- Dataset extract
------------------------------
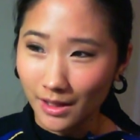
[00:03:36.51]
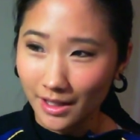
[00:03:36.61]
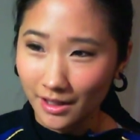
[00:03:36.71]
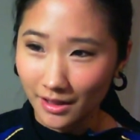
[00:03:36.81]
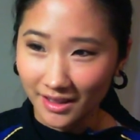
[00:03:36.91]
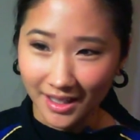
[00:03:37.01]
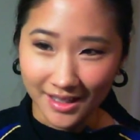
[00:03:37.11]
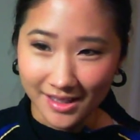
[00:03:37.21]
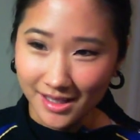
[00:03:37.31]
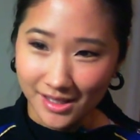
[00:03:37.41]
glycolic
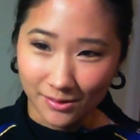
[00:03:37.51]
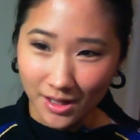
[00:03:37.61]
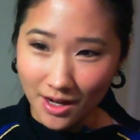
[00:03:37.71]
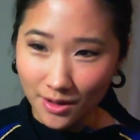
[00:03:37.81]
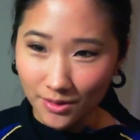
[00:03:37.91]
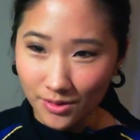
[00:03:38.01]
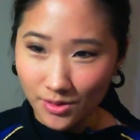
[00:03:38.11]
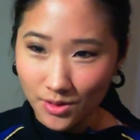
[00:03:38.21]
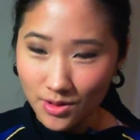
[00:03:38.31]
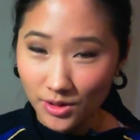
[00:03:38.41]
acids around
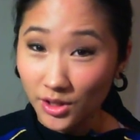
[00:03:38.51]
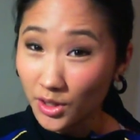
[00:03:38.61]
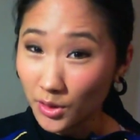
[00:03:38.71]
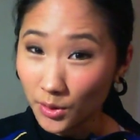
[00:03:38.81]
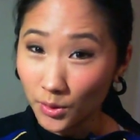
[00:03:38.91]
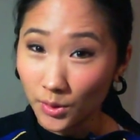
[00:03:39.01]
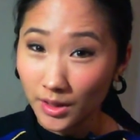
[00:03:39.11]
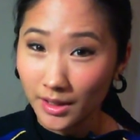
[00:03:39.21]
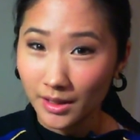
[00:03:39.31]
2,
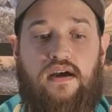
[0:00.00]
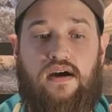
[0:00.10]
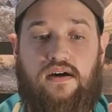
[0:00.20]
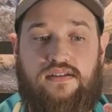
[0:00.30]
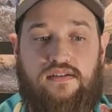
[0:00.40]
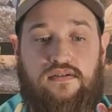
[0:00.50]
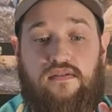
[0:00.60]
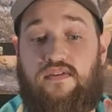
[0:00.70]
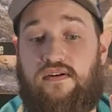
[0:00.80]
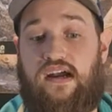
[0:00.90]
Also,
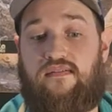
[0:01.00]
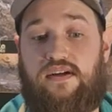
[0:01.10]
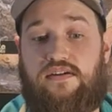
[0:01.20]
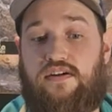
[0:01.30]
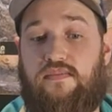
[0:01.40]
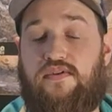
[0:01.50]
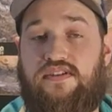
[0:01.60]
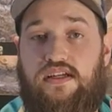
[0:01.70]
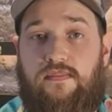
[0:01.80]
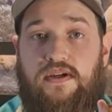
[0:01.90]
if you're having troubles
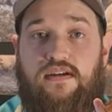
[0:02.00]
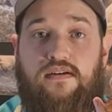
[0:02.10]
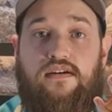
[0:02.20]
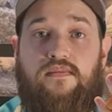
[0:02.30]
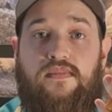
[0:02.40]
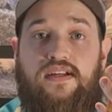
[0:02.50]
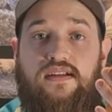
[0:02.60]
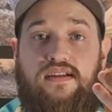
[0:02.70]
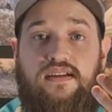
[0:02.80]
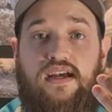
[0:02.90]
keeping your
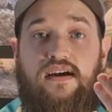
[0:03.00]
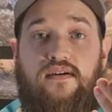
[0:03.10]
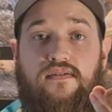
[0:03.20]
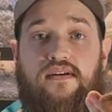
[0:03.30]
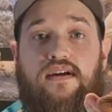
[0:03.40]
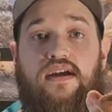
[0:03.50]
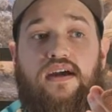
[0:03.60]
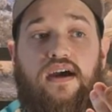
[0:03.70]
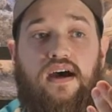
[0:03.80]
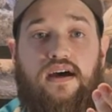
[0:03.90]
humidity down,
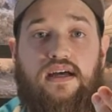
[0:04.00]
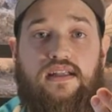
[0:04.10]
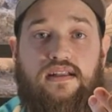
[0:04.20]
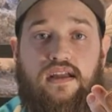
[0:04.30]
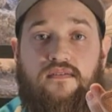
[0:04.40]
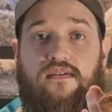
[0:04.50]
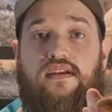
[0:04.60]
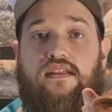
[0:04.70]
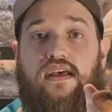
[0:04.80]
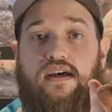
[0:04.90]

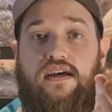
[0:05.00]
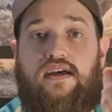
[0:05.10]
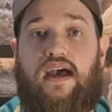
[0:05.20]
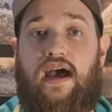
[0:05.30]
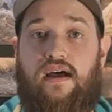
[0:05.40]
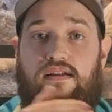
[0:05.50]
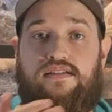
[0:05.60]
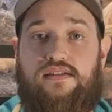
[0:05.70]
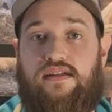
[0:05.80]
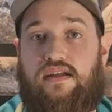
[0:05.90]
definitely that
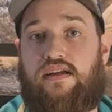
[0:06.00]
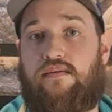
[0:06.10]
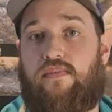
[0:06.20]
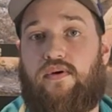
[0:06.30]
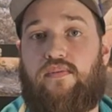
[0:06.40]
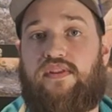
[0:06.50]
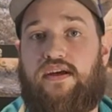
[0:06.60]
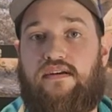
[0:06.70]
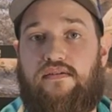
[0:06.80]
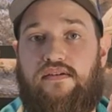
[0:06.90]
halogen heat bulb
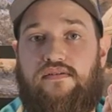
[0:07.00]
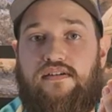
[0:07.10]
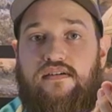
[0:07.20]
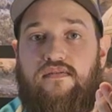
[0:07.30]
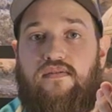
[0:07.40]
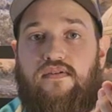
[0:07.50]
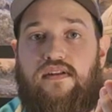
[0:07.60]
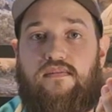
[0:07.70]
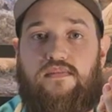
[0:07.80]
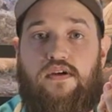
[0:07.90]
that you're using for
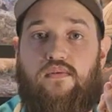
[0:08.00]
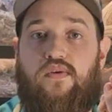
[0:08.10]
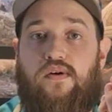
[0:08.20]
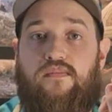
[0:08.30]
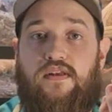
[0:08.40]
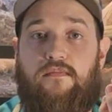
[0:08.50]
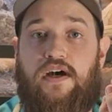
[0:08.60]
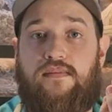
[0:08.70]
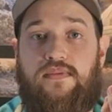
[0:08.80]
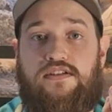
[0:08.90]
them to warm them
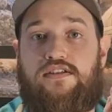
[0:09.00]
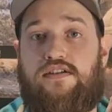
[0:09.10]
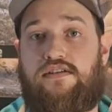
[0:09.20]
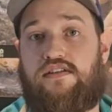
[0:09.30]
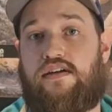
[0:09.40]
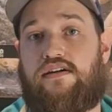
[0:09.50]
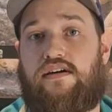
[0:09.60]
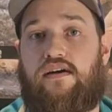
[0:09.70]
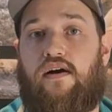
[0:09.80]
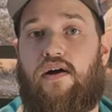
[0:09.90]
up should
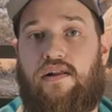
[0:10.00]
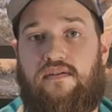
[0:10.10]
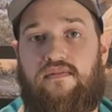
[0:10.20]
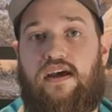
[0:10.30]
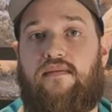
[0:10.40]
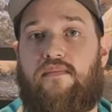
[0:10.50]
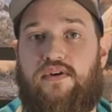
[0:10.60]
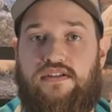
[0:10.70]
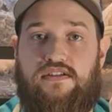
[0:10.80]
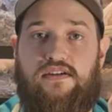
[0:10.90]
suck all of that
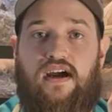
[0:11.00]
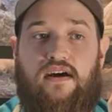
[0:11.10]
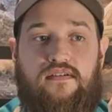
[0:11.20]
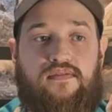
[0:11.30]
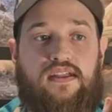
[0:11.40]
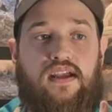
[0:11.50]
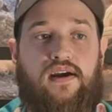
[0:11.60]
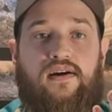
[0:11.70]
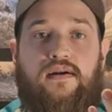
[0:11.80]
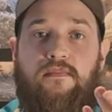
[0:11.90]
moisture out of the
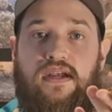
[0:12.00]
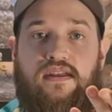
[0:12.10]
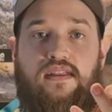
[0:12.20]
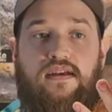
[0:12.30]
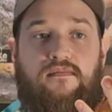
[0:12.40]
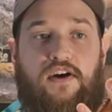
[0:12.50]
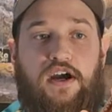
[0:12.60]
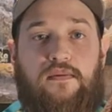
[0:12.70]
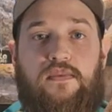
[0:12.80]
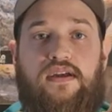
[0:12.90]
air and make the
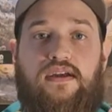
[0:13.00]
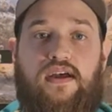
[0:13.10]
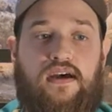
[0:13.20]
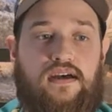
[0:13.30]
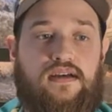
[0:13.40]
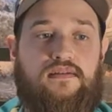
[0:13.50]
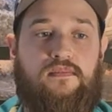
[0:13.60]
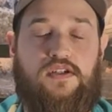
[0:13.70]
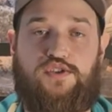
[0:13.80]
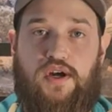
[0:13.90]
environment
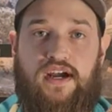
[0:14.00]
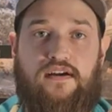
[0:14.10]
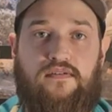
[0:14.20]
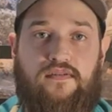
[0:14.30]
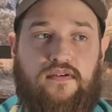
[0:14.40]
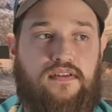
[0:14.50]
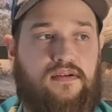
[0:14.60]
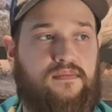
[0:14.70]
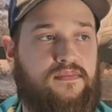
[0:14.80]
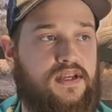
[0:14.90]
drier for
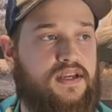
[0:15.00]
them,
------------------------------
- Work to be completed
A word-for-word copy of the listing is needed. It must not include the pictures.

- Task response
[00:03:36.51]
[00:03:36.61]
[00:03:36.71]
[00:03:36.81]
[00:03:36.91]
[00:03:37.01]
[00:03:37.11]
[00:03:37.21]
[00:03:37.31]
[00:03:37.41]
glycolic
[00:03:37.51]
[00:03:37.61]
[00:03:37.71]
[00:03:37.81]
[00:03:37.91]
[00:03:38.01]
[00:03:38.11]
[00:03:38.21]
[00:03:38.31]
[00:03:38.41]
acids around
[00:03:38.51]
[00:03:38.61]
[00:03:38.71]
[00:03:38.81]
[00:03:38.91]
[00:03:39.01]
[00:03:39.11]
[00:03:39.21]
[00:03:39.31]
2,
[0:00.00]
[0:00.10]
[0:00.20]
[0:00.30]
[0:00.40]
[0:00.50]
[0:00.60]
[0:00.70]
[0:00.80]
[0:00.90]
Also,
[0:01.00]
[0:01.10]
[0:01.20]
[0:01.30]
[0:01.40]
[0:01.50]
[0:01.60]
[0:01.70]
[0:01.80]
[0:01.90]
if you're having troubles
[0:02.00]
[0:02.10]
[0:02.20]
[0:02.30]
[0:02.40]
[0:02.50]
[0:02.60]
[0:02.70]
[0:02.80]
[0:02.90]
keeping your
[0:03.00]
[0:03.10]
[0:03.20]
[0:03.30]
[0:03.40]
[0:03.50]
[0:03.60]
[0:03.70]
[0:03.80]
[0:03.90]
humidity down,
[0:04.00]
[0:04.10]
[0:04.20]
[0:04.30]
[0:04.40]
[0:04.50]
[0:04.60]
[0:04.70]
[0:04.80]
[0:04.90]

[0:05.00]
[0:05.10]
[0:05.20]
[0:05.30]
[0:05.40]
[0:05.50]
[0:05.60]
[0:05.70]
[0:05.80]
[0:05.90]
definitely that
[0:06.00]
[0:06.10]
[0:06.20]
[0:06.30]
[0:06.40]
[0:06.50]
[0:06.60]
[0:06.70]
[0:06.80]
[0:06.90]
halogen heat bulb
[0:07.00]
[0:07.10]
[0:07.20]
[0:07.30]
[0:07.40]
[0:07.50]
[0:07.60]
[0:07.70]
[0:07.80]
[0:07.90]
that you're using for
[0:08.00]
[0:08.10]
[0:08.20]
[0:08.30]
[0:08.40]
[0:08.50]
[0:08.60]
[0:08.70]
[0:08.80]
[0:08.90]
them to warm them
[0:09.00]
[0:09.10]
[0:09.20]
[0:09.30]
[0:09.40]
[0:09.50]
[0:09.60]
[0:09.70]
[0:09.80]
[0:09.90]
up should
[0:10.00]
[0:10.10]
[0:10.20]
[0:10.30]
[0:10.40]
[0:10.50]
[0:10.60]
[0:10.70]
[0:10.80]
[0:10.90]
suck all of that
[0:11.00]
[0:11.10]
[0:11.20]
[0:11.30]
[0:11.40]
[0:11.50]
[0:11.60]
[0:11.70]
[0:11.80]
[0:11.90]
moisture out of the
[0:12.00]
[0:12.10]
[0:12.20]
[0:12.30]
[0:12.40]
[0:12.50]
[0:12.60]
[0:12.70]
[0:12.80]
[0:12.90]
air and make the
[0:13.00]
[0:13.10]
[0:13.20]
[0:13.30]
[0:13.40]
[0:13.50]
[0:13.60]
[0:13.70]
[0:13.80]
[0:13.90]
environment
[0:14.00]
[0:14.10]
[0:14.20]
[0:14.30]
[0:14.40]
[0:14.50]
[0:14.60]
[0:14.70]
[0:14.80]
[0:14.90]
drier for
[0:15.00]
them,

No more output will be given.